**Your objective:** Repeat the records below exactly, beginning at the first line and finishing with the line that contains "[00:00:15.00 to 00:00:16.00]".

**Data records:**
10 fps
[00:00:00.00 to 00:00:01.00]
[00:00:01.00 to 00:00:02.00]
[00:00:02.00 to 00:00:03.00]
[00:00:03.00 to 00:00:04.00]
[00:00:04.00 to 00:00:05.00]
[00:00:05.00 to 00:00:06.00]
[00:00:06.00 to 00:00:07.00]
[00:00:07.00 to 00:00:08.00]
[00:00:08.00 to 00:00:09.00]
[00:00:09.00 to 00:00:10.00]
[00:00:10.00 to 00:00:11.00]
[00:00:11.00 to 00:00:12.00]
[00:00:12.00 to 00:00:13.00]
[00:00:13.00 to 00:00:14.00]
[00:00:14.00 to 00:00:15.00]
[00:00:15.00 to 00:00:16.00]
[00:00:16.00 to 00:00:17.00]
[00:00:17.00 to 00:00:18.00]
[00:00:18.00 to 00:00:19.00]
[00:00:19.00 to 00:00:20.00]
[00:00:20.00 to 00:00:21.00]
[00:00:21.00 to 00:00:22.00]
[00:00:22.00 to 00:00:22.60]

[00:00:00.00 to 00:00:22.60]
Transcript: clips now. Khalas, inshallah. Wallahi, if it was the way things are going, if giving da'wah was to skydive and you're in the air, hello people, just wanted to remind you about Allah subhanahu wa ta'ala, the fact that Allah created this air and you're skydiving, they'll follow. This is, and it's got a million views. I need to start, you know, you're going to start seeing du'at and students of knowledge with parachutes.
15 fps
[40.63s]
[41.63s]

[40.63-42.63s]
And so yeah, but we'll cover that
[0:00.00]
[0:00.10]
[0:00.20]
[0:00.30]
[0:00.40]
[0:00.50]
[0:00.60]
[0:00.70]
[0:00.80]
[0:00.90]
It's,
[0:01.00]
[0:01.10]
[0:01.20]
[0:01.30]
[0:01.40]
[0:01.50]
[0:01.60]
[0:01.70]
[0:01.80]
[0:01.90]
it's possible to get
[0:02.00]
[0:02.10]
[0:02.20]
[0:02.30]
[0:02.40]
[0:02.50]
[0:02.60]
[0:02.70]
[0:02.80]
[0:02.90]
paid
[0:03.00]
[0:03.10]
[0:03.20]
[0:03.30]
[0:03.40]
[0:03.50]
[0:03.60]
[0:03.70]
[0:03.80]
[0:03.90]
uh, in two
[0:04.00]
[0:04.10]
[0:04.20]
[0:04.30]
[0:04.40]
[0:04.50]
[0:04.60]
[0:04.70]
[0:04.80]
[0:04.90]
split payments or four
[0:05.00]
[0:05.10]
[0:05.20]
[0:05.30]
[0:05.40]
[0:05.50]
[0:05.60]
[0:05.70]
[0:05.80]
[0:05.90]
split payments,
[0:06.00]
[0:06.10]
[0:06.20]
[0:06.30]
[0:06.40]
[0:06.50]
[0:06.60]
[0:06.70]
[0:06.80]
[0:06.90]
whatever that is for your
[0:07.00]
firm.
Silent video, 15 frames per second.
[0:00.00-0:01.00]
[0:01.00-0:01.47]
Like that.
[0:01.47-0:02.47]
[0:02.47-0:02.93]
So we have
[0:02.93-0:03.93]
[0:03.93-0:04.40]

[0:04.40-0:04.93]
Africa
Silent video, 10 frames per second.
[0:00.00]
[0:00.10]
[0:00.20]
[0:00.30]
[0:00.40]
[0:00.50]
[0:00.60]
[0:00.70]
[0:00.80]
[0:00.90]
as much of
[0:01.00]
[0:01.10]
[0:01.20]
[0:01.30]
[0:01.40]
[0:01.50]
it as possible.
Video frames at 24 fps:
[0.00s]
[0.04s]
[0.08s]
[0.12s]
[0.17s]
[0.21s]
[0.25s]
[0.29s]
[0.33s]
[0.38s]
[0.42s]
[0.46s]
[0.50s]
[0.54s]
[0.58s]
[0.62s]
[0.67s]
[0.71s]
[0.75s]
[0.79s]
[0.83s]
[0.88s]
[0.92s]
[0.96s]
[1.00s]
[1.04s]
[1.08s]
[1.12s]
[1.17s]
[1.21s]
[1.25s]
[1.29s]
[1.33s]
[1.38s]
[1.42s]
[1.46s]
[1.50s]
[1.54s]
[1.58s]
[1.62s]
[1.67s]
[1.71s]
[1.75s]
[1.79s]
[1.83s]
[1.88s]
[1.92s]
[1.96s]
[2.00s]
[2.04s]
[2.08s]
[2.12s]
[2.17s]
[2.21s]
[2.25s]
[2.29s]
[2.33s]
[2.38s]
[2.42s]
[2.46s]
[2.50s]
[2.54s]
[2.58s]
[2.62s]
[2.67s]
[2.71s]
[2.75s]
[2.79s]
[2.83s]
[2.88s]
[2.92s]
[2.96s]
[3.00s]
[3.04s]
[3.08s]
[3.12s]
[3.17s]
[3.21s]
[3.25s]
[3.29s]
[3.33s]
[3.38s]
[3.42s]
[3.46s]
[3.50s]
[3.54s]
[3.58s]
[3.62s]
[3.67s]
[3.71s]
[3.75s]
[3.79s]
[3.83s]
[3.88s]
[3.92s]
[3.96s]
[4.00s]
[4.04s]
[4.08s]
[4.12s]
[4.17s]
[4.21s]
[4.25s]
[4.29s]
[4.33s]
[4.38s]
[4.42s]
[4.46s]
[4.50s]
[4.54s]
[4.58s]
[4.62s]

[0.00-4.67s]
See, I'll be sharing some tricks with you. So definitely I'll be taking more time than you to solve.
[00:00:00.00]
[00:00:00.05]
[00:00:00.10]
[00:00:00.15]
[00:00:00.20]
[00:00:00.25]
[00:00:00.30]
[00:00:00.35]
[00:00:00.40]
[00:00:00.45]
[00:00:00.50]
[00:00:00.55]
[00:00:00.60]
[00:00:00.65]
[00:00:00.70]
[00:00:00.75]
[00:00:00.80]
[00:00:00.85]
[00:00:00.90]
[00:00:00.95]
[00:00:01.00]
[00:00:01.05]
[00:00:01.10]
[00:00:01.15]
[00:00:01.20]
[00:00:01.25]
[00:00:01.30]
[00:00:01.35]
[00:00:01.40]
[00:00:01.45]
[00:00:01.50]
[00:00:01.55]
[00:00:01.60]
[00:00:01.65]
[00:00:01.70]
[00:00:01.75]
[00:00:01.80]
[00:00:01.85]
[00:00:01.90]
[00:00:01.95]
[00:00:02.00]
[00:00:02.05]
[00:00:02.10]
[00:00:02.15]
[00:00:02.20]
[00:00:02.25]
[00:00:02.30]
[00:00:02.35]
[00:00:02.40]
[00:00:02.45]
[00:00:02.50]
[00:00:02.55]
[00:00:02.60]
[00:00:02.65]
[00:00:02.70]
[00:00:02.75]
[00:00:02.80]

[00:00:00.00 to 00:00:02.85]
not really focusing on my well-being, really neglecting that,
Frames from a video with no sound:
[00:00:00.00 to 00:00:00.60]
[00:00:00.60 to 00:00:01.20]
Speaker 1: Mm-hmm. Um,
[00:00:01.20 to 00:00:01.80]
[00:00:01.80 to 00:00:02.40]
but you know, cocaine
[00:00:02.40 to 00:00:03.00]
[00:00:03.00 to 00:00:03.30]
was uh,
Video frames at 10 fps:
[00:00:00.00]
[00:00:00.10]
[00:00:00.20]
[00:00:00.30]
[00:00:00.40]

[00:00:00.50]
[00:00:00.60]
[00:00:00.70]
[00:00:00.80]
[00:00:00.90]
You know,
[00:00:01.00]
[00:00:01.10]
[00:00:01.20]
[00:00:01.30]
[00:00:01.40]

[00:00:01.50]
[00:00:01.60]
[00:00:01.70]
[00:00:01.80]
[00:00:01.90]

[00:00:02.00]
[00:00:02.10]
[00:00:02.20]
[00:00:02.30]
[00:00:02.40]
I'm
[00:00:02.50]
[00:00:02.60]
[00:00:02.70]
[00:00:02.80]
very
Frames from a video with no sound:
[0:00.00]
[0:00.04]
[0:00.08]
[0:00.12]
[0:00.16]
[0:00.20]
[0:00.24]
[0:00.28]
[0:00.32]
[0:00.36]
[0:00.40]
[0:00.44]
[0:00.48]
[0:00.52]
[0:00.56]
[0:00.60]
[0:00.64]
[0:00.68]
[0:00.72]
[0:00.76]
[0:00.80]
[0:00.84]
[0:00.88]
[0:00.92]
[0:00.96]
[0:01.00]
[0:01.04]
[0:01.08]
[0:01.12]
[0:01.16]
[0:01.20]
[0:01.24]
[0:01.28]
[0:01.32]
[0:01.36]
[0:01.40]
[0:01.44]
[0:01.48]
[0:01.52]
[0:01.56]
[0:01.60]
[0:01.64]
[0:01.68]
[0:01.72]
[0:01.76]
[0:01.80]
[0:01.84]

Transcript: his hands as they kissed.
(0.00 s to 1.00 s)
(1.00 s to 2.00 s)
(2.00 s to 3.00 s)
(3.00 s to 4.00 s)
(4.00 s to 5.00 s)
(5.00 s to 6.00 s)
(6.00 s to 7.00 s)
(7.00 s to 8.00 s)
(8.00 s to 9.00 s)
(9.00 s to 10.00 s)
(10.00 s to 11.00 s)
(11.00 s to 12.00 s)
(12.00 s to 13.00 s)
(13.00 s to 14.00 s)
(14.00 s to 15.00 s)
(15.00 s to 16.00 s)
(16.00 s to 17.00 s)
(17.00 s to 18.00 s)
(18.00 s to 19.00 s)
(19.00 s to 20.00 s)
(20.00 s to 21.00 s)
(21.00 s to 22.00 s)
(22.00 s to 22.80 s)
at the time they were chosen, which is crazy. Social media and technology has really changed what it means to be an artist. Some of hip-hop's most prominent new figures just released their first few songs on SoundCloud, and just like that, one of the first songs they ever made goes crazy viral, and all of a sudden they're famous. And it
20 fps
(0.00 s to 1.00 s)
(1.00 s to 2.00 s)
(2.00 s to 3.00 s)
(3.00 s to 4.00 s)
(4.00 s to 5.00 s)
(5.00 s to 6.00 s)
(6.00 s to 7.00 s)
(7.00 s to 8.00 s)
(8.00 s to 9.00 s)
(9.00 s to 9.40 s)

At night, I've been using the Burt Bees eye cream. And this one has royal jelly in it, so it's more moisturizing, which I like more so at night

**Exercise result:**
10 fps
[00:00:00.00 to 00:00:01.00]
[00:00:01.00 to 00:00:02.00]
[00:00:02.00 to 00:00:03.00]
[00:00:03.00 to 00:00:04.00]
[00:00:04.00 to 00:00:05.00]
[00:00:05.00 to 00:00:06.00]
[00:00:06.00 to 00:00:07.00]
[00:00:07.00 to 00:00:08.00]
[00:00:08.00 to 00:00:09.00]
[00:00:09.00 to 00:00:10.00]
[00:00:10.00 to 00:00:11.00]
[00:00:11.00 to 00:00:12.00]
[00:00:12.00 to 00:00:13.00]
[00:00:13.00 to 00:00:14.00]
[00:00:14.00 to 00:00:15.00]
[00:00:15.00 to 00:00:16.00]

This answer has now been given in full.